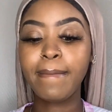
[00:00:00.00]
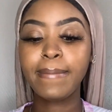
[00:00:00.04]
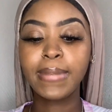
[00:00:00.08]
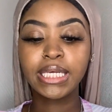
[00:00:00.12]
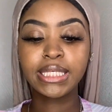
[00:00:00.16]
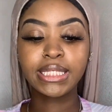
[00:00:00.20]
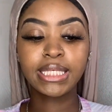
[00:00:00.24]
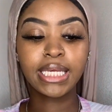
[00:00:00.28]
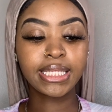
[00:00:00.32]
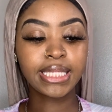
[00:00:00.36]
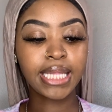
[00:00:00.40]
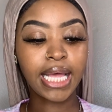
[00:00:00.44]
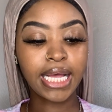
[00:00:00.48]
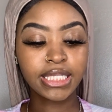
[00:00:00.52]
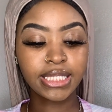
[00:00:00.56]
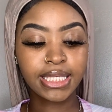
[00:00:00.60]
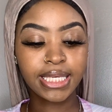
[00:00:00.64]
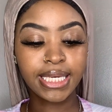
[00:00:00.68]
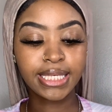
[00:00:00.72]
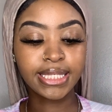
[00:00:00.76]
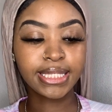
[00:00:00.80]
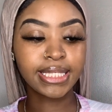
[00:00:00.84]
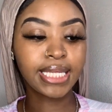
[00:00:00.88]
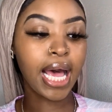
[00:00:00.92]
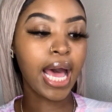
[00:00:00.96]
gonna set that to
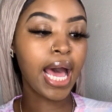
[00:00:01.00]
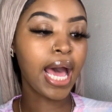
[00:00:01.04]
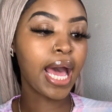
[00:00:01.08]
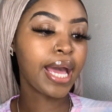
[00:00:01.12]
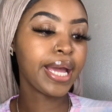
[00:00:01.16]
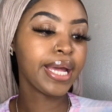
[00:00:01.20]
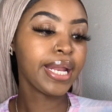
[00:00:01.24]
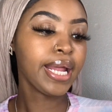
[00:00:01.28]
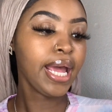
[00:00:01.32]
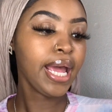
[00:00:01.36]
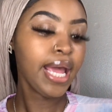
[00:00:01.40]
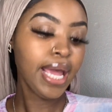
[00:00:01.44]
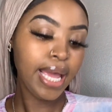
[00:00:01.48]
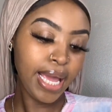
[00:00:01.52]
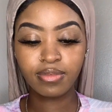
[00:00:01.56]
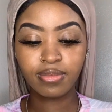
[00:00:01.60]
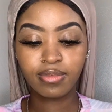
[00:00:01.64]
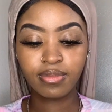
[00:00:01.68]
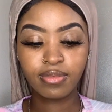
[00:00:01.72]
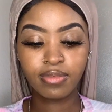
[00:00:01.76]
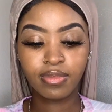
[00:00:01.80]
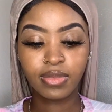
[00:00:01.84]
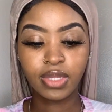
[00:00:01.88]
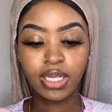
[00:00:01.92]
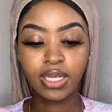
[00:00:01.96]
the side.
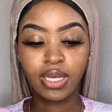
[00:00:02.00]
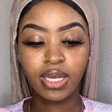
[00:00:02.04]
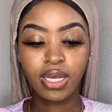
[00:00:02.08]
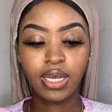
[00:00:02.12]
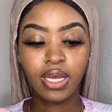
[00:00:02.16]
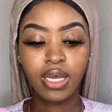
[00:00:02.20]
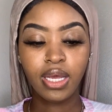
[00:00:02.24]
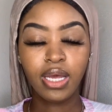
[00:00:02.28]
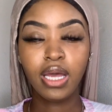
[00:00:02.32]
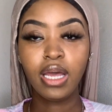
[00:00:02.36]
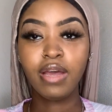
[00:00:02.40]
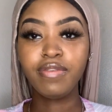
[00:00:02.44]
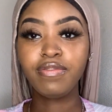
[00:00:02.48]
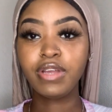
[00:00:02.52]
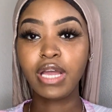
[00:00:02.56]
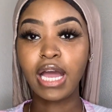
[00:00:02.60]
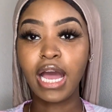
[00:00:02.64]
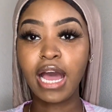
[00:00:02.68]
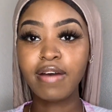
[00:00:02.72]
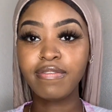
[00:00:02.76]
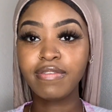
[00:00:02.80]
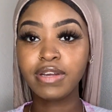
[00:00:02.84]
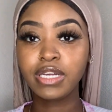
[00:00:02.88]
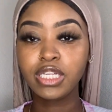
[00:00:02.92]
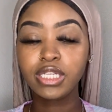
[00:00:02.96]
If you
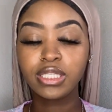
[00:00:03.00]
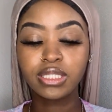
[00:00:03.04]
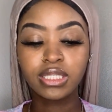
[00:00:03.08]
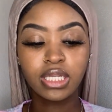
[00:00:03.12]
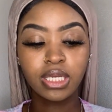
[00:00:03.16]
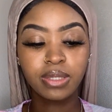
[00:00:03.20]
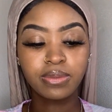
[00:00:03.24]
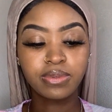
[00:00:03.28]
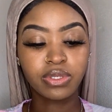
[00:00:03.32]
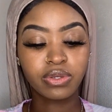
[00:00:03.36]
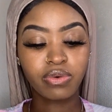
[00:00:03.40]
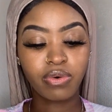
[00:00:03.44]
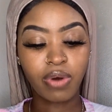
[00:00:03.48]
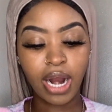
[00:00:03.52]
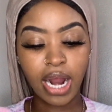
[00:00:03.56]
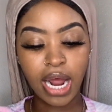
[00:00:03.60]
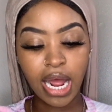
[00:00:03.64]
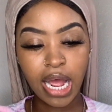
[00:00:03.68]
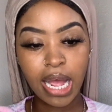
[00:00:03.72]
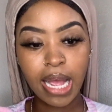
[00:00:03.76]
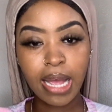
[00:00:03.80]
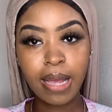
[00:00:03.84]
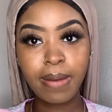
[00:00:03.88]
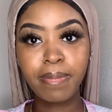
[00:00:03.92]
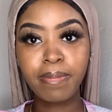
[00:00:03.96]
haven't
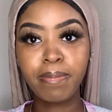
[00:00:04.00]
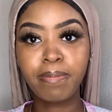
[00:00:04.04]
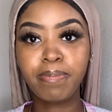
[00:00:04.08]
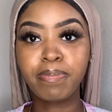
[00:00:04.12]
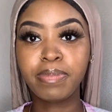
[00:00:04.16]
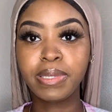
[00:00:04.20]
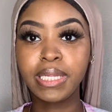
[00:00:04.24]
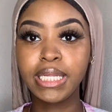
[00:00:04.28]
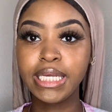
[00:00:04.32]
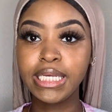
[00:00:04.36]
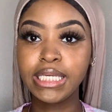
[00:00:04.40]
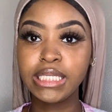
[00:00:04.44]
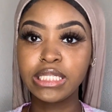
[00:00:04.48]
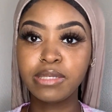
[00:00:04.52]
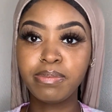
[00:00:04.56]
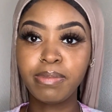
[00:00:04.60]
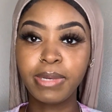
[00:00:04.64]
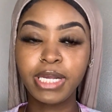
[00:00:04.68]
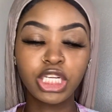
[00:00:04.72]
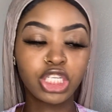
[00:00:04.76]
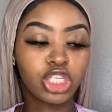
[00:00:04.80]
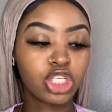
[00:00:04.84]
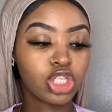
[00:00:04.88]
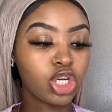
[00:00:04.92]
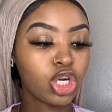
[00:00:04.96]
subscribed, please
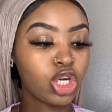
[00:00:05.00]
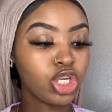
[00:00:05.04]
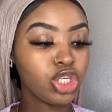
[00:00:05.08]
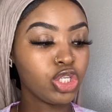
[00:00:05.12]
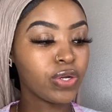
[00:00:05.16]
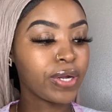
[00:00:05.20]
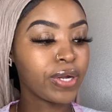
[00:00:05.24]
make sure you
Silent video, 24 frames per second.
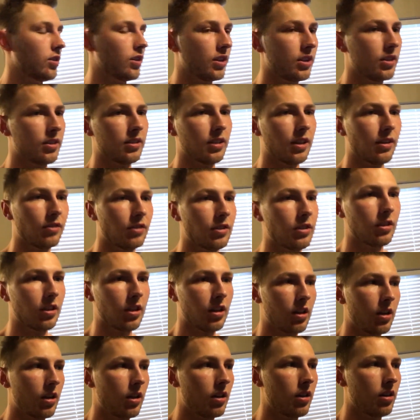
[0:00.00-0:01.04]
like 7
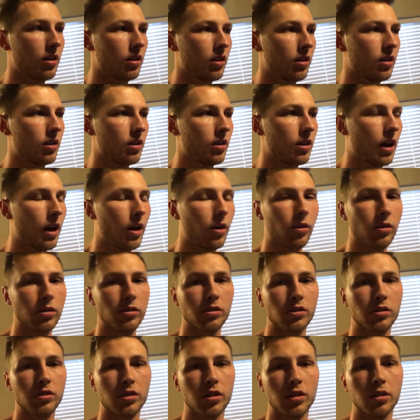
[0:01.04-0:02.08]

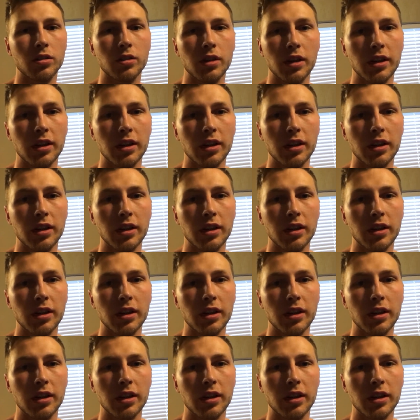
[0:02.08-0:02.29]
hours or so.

════════════════════

Work required ▸
In the entries above, every line from the line with "[00:00:02.32]" to the line with "[00:00:03.12]" is to be printed exactly, with both ends included and pictures excluded.

Answer to this exercise ▸
[00:00:02.32]
[00:00:02.36]
[00:00:02.40]
[00:00:02.44]
[00:00:02.48]
[00:00:02.52]
[00:00:02.56]
[00:00:02.60]
[00:00:02.64]
[00:00:02.68]
[00:00:02.72]
[00:00:02.76]
[00:00:02.80]
[00:00:02.84]
[00:00:02.88]
[00:00:02.92]
[00:00:02.96]
If you
[00:00:03.00]
[00:00:03.04]
[00:00:03.08]
[00:00:03.12]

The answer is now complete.